From owner-freebsd-current  Sat Oct 13 23:30: 8 2001
Delivered-To: freebsd-current@freebsd.org
Received: from swan.mail.pas.earthlink.net (swan.mail.pas.earthlink.net [207.217.120.123])
	by hub.freebsd.org (Postfix) with ESMTP id C948C37B401
	for <freebsd-current@freebsd.org>; Sat, 13 Oct 2001 23:29:56 -0700 (PDT)
Received: from mindspring.com (dialup-209.247.143.225.Dial1.SanJose1.Level3.net [209.247.143.225])
	by swan.mail.pas.earthlink.net (EL-8_9_3_3/8.9.3) with ESMTP id XAA12529;
	Sat, 13 Oct 2001 23:29:50 -0700 (PDT)
Message-ID: <3BC93111.E0804A37@mindspring.com>
Date: Sat, 13 Oct 2001 23:30:41 -0700
From: Terry Lambert <tlambert2@mindspring.com>
Reply-To: tlambert2@mindspring.com
X-Mailer: Mozilla 4.7 [en]C-CCK-MCD {Sony}  (Win98; U)
X-Accept-Language: en
MIME-Version: 1.0
To: Mike Silbersack <silby@silby.com>
Cc: freebsd-current@freebsd.org
Subject: Re: Some interrupt coalescing tests
References: <20000101045805.G4587-200000@patrocles.silby.com>
Content-Type: text/plain; charset=us-ascii
Content-Transfer-Encoding: 7bit
Sender: owner-freebsd-current@FreeBSD.ORG
Precedence: bulk
List-ID: <freebsd-current.FreeBSD.ORG>
List-Archive: <http://docs.freebsd.org/mail/> (Web Archive)
List-Help: <mailto:majordomo@FreeBSD.ORG?subject=help> (List Instructions)
List-Subscribe: <mailto:majordomo@FreeBSD.ORG?subject=subscribe%20freebsd-current>
List-Unsubscribe: <mailto:majordomo@FreeBSD.ORG?subject=unsubscribe%20freebsd-current>
X-Loop: FreeBSD.ORG

Mike Silbersack wrote:
> Well, I've been watching everyone argue about the value of interrupt
> coalescing in the net drivers, so I decided to port terry's patch to 4.4 &
> -current to see what the results are.

Thanks!


> The network is 100mbps, switched.  To simulate load, I used a syn flooder
> aimed at an unused port.  icmp/rst response limiting was enabled.
> 
> With the -current box attacking the -stable box, I was able to notice a
> slight drop in interrupts/second with the patch applied.  The number of
> packets was ~57000/second.
> 
> Before: ~46000 ints/sec, 57-63% processor usage due to interrupts.
> After: ~38000 ints/sec, 50-60% processor usage due to interrupts.
> 
> In both cases, the box felt responsive.

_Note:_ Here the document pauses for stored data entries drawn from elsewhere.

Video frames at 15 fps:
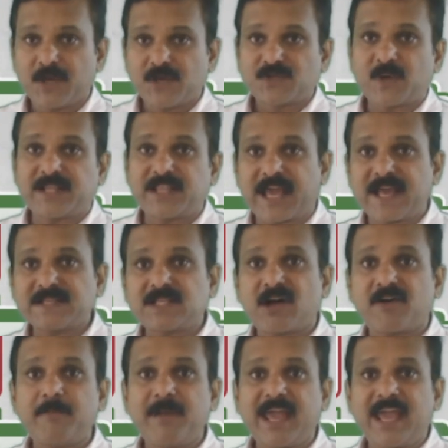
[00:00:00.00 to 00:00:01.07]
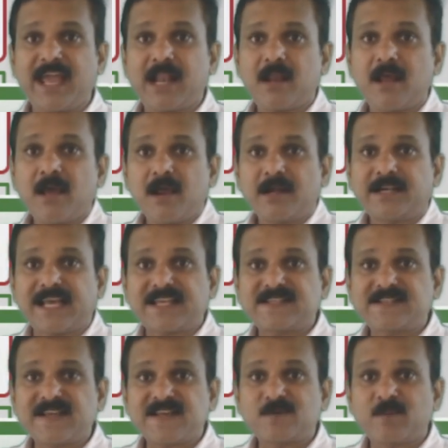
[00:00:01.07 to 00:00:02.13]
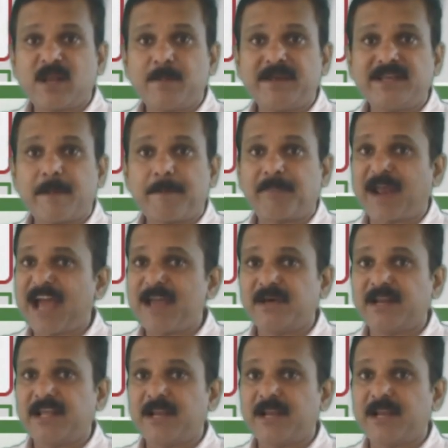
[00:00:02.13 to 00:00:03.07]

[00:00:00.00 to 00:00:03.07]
So in the case of male, testis will be the primary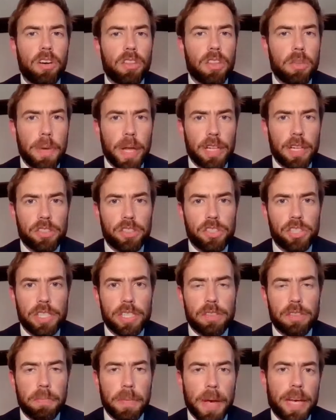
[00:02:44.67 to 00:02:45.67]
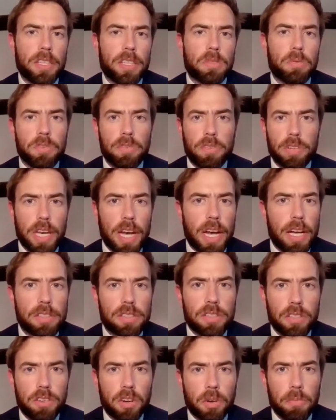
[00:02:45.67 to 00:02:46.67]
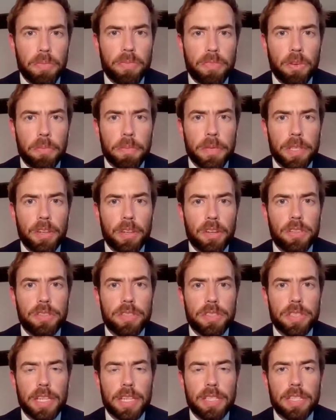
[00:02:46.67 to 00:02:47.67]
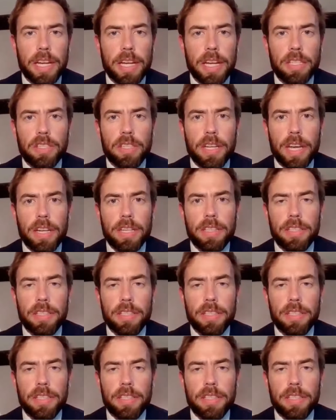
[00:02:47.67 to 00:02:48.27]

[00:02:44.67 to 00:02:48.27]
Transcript: on the balance sheets of banks with regards to non-performing loans and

One issue to be careful of here is that the removal of the
tcptmpl actually causes a performance hit that wasn't there
in the 4.3 code.  My original complaint about tcptmpl taking
up 256 instead of 60 bytes stands, but I'm more than half
convinced that making it take up 60 bytes is OK... or at
least is more OK than allocating and deallocating each time,
and I don't yet have a better answer to the problem.  4.3
doesn't have this change, but 4.4 does.


> With the -stable box attacking the -current box, the patch made no
> difference.  The box bogged down at only ~25000 ints/sec, and response
> limiting reported the number of packets to be ~44000/second.
> 
> I'm not sure if the number was lower because the celeron couldn't run the
> flooder as quickly, or if the -current box was dropping packets.  I
> suspect the latter, as the -current box was NOTICEABLY slowed down; I
> could watch systat refresh the screen.

This is unfortunate; it's an effect that I expected with
the -current code, because of the change to the interrupt
processing path.

To clarify here, the slowdown occurred both with and without
the patch, right?

The problem here is that when you hit livelock (full CPU
utilization), then you are pretty much unable to do anything
at all, unless the code path goes all the way to the top of
the stack.


> The conclusion?  I think that the dc driver does a good enough job of
> grabbing multiple packets at once, and won't be helped by Terry's patch
> except in a few very cases.

10% is a good improvement; my gut feeling is that it would
have been less than that.  This is actually good news for
me, since it means that my 30% number is bounded by the
user space program not being run (in other words, I should
be able to get considerably better performance, using a
weighted fair share scheduler).  As long as it doesn't
damage performance, I think that it's proven itself.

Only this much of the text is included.